PROMPT: The records that follow must be repeated exactly, except for their pictures.

○ ○ ○ ○ ○ ○ ○

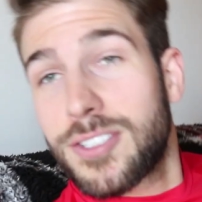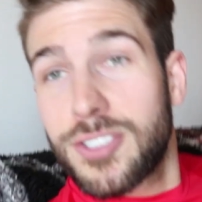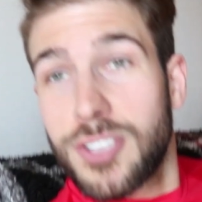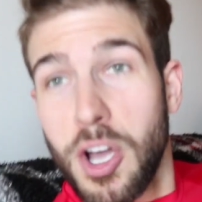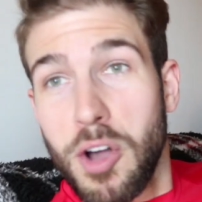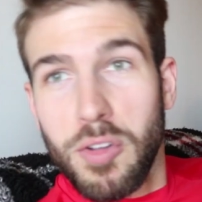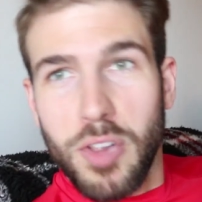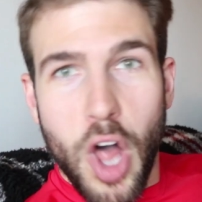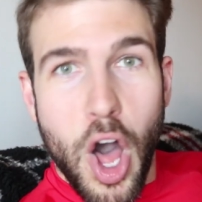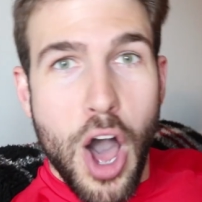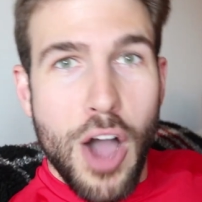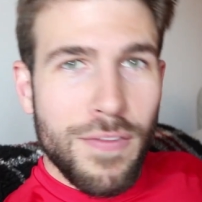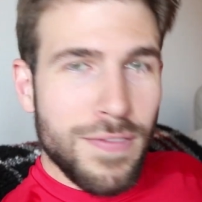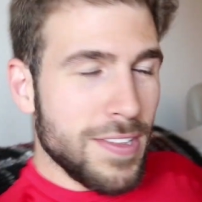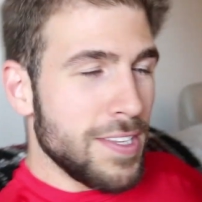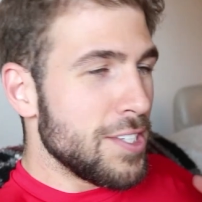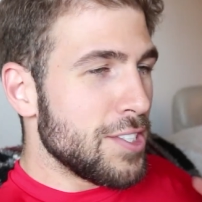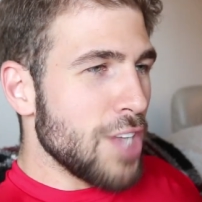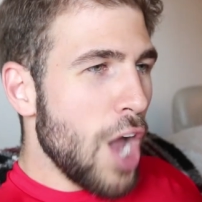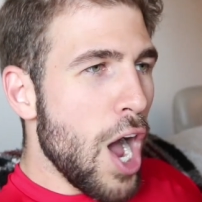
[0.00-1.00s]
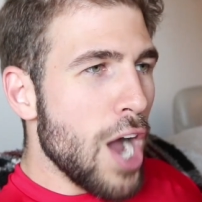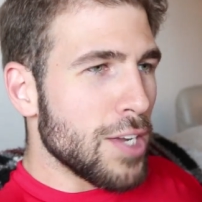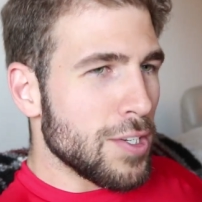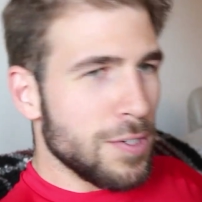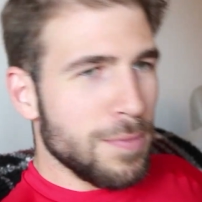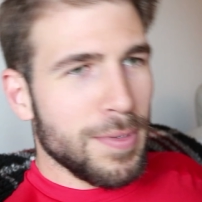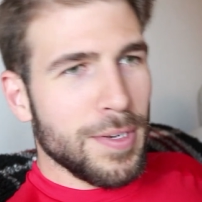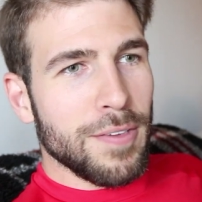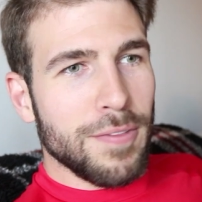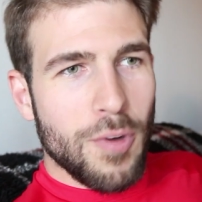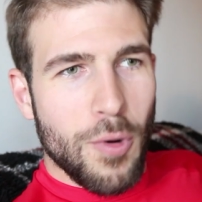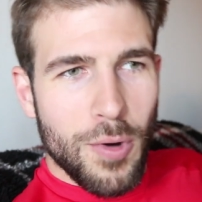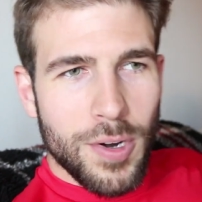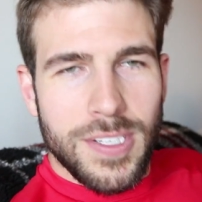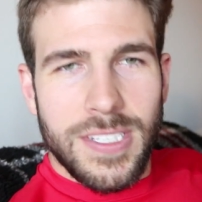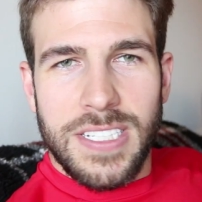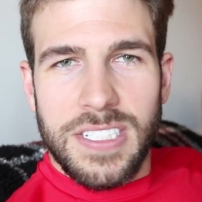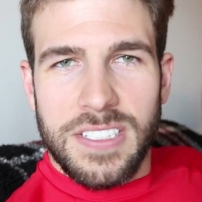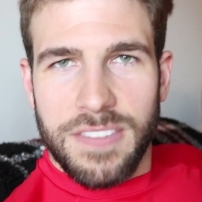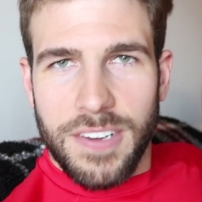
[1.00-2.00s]
so long for this doctor. But of
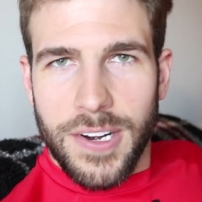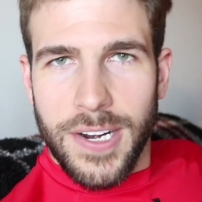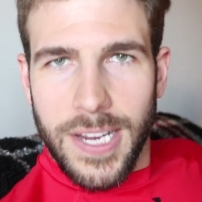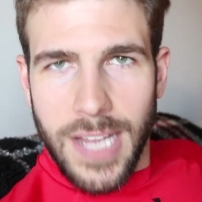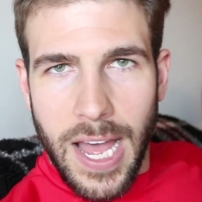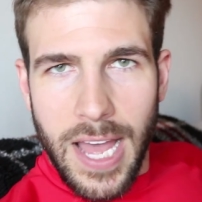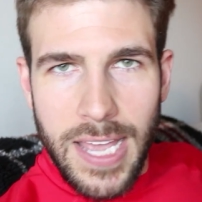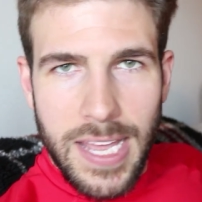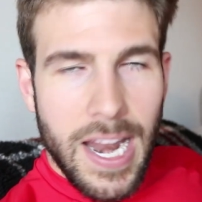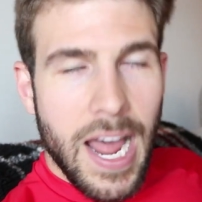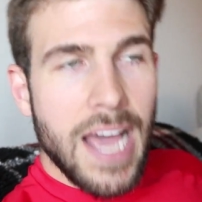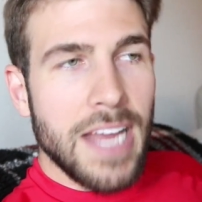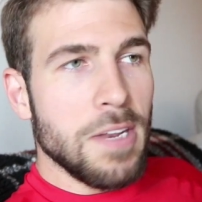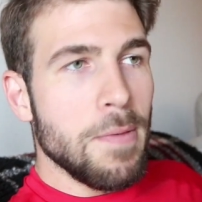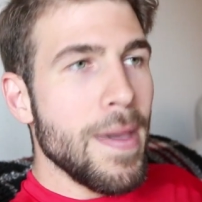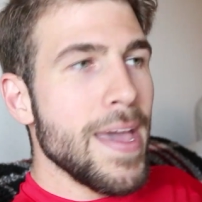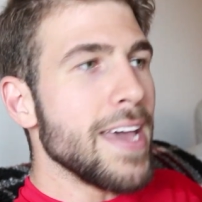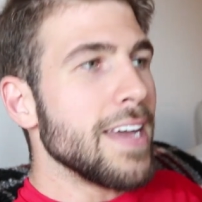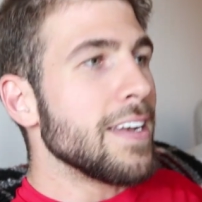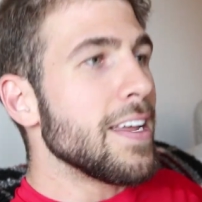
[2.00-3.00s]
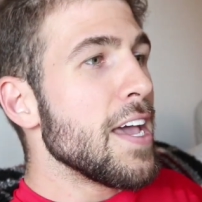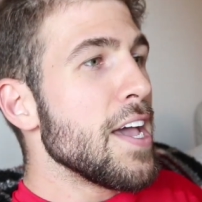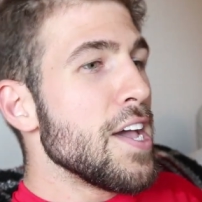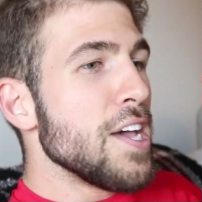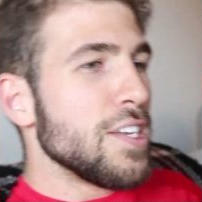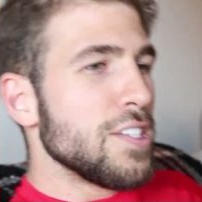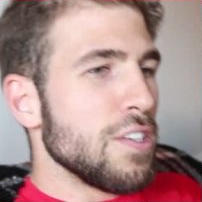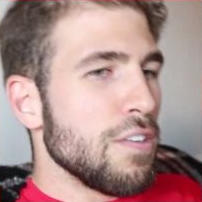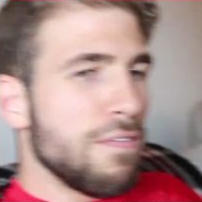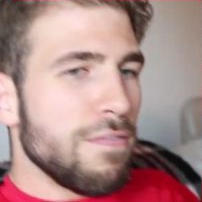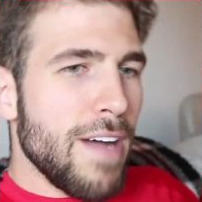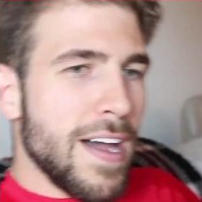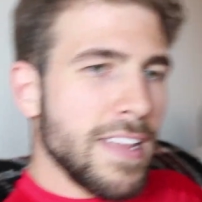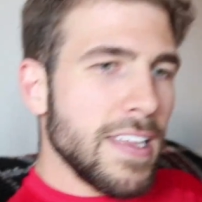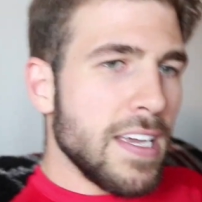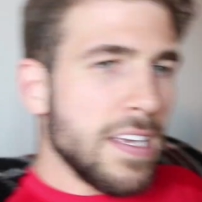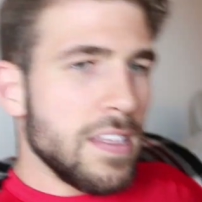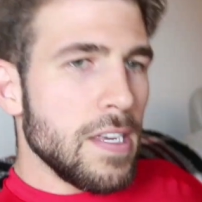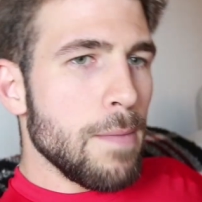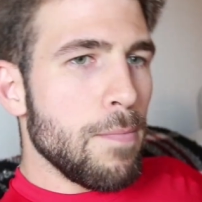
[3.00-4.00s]
course, he's very in high demand. So finally
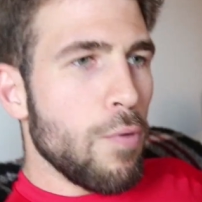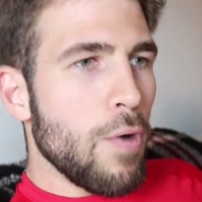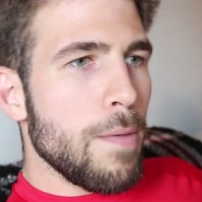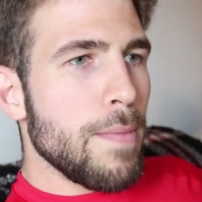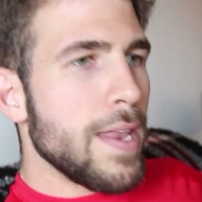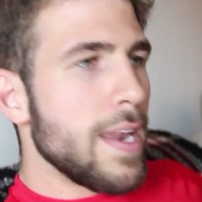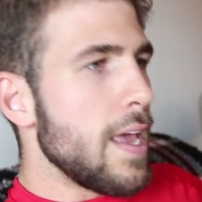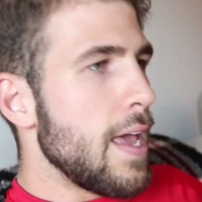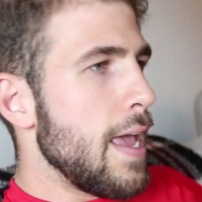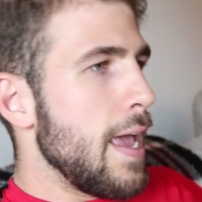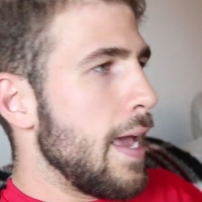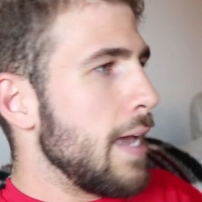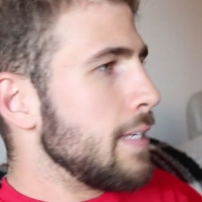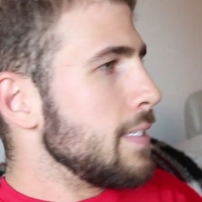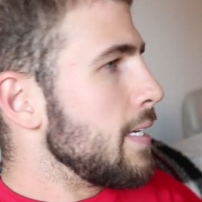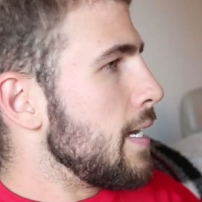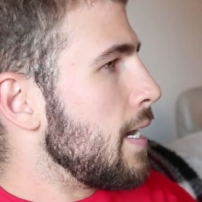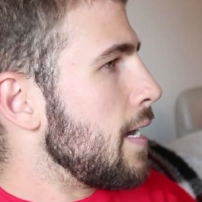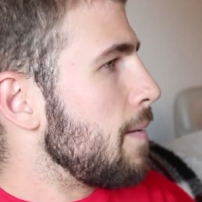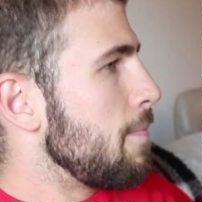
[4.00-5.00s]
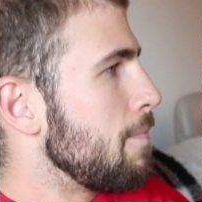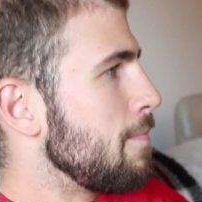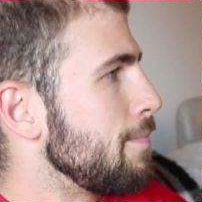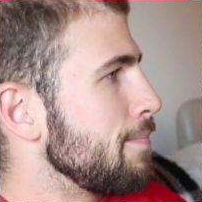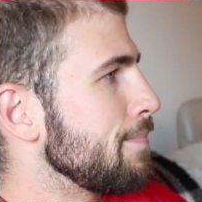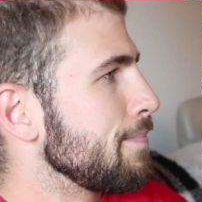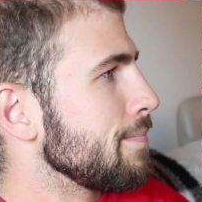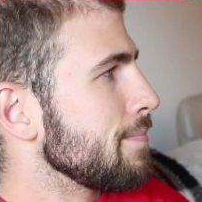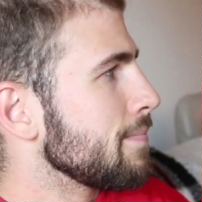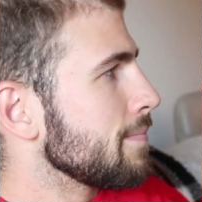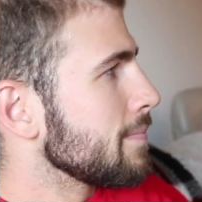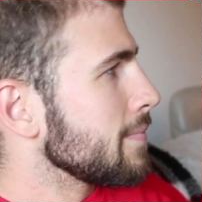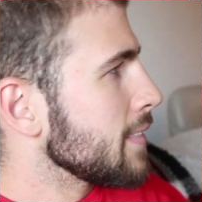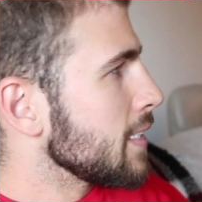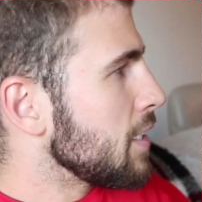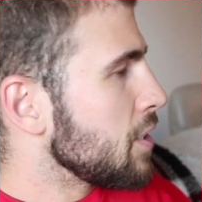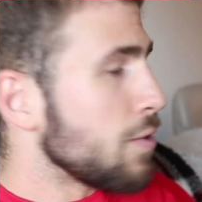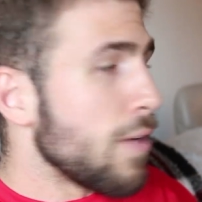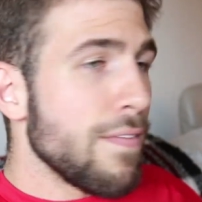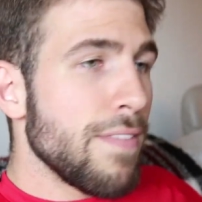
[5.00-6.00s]
get the appointment. And
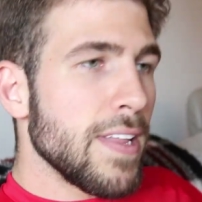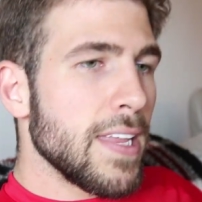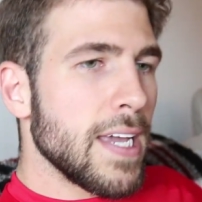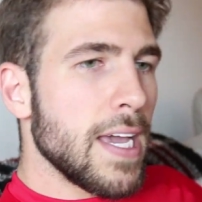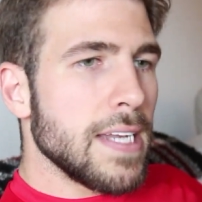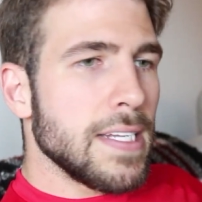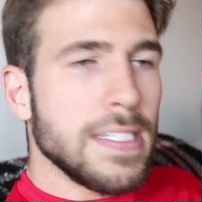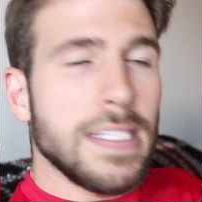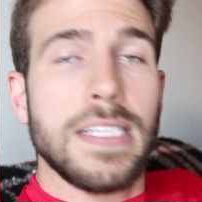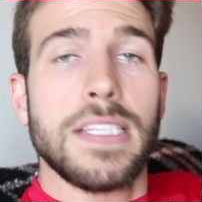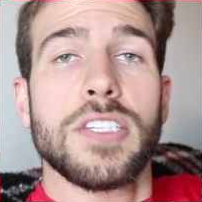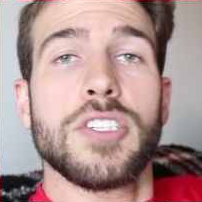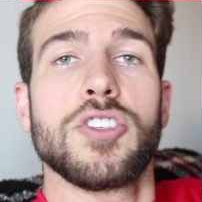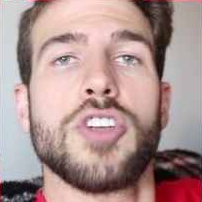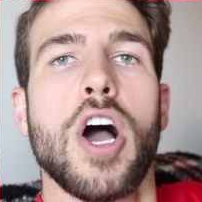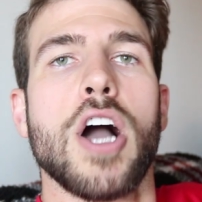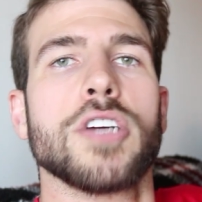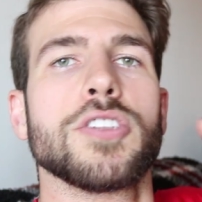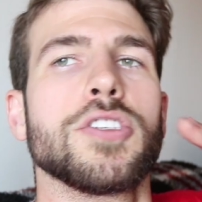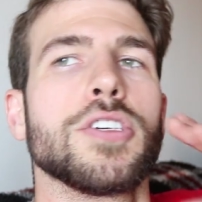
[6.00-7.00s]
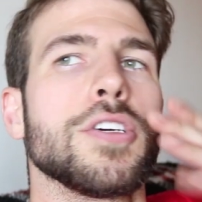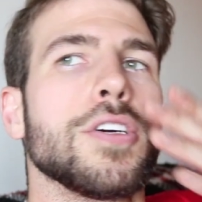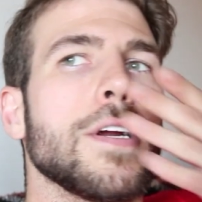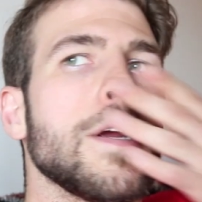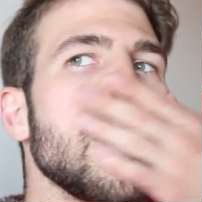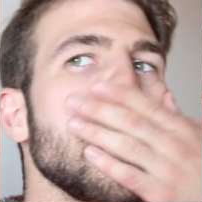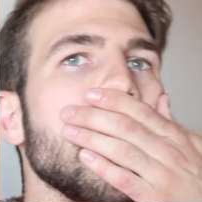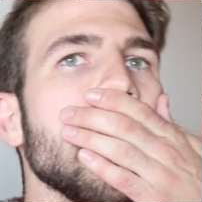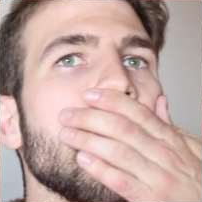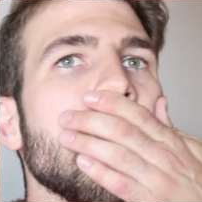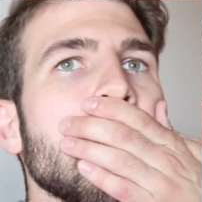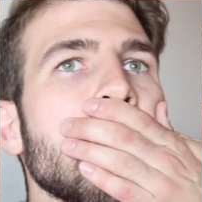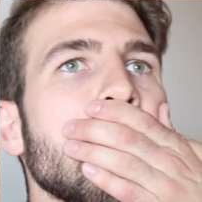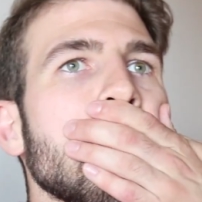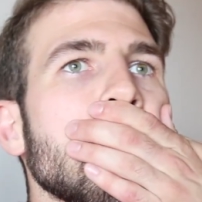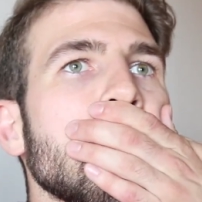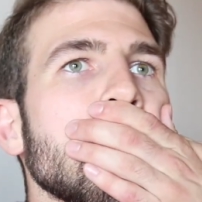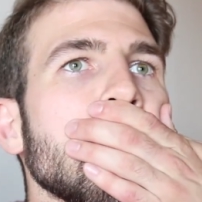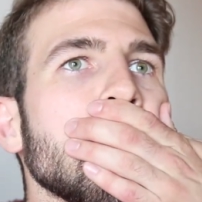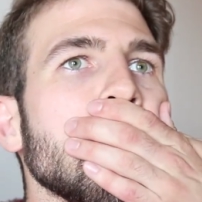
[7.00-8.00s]
so I finally got to see this doctor
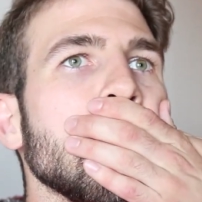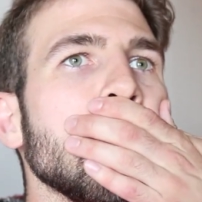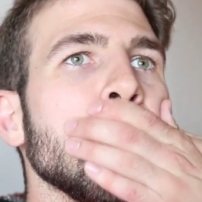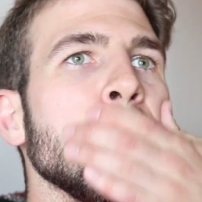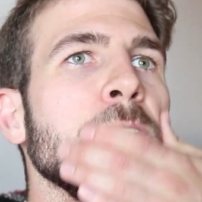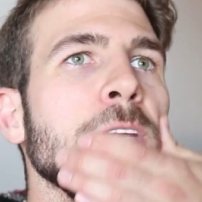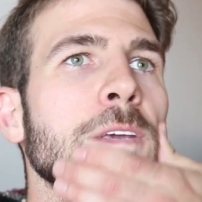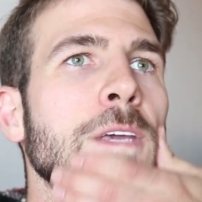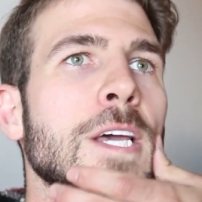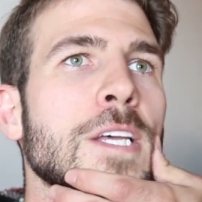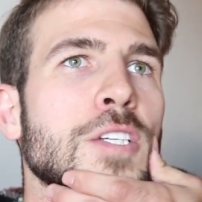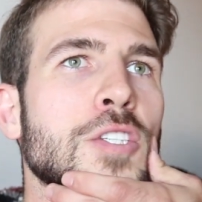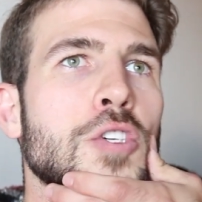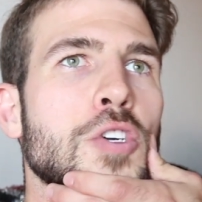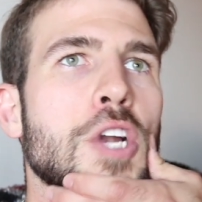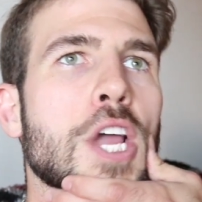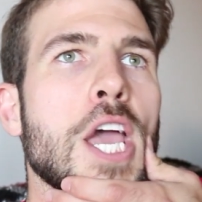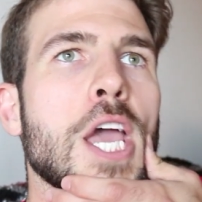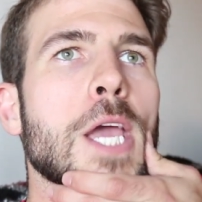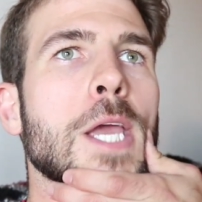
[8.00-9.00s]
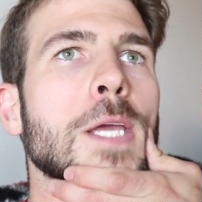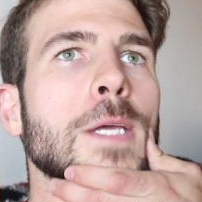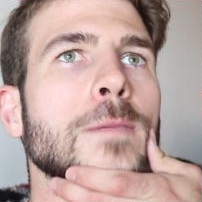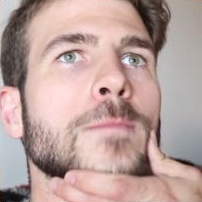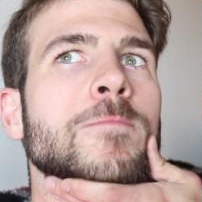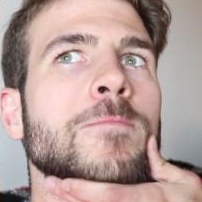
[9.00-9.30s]
yesterday.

○ ○ ○ ○ ○ ○ ○

RESULT FOR THIS EXERCISE:
[0.00-1.00s]
[1.00-2.00s]
so long for this doctor. But of
[2.00-3.00s]
[3.00-4.00s]
course, he's very in high demand. So finally
[4.00-5.00s]
[5.00-6.00s]
get the appointment. And
[6.00-7.00s]
[7.00-8.00s]
so I finally got to see this doctor
[8.00-9.00s]
[9.00-9.30s]
yesterday.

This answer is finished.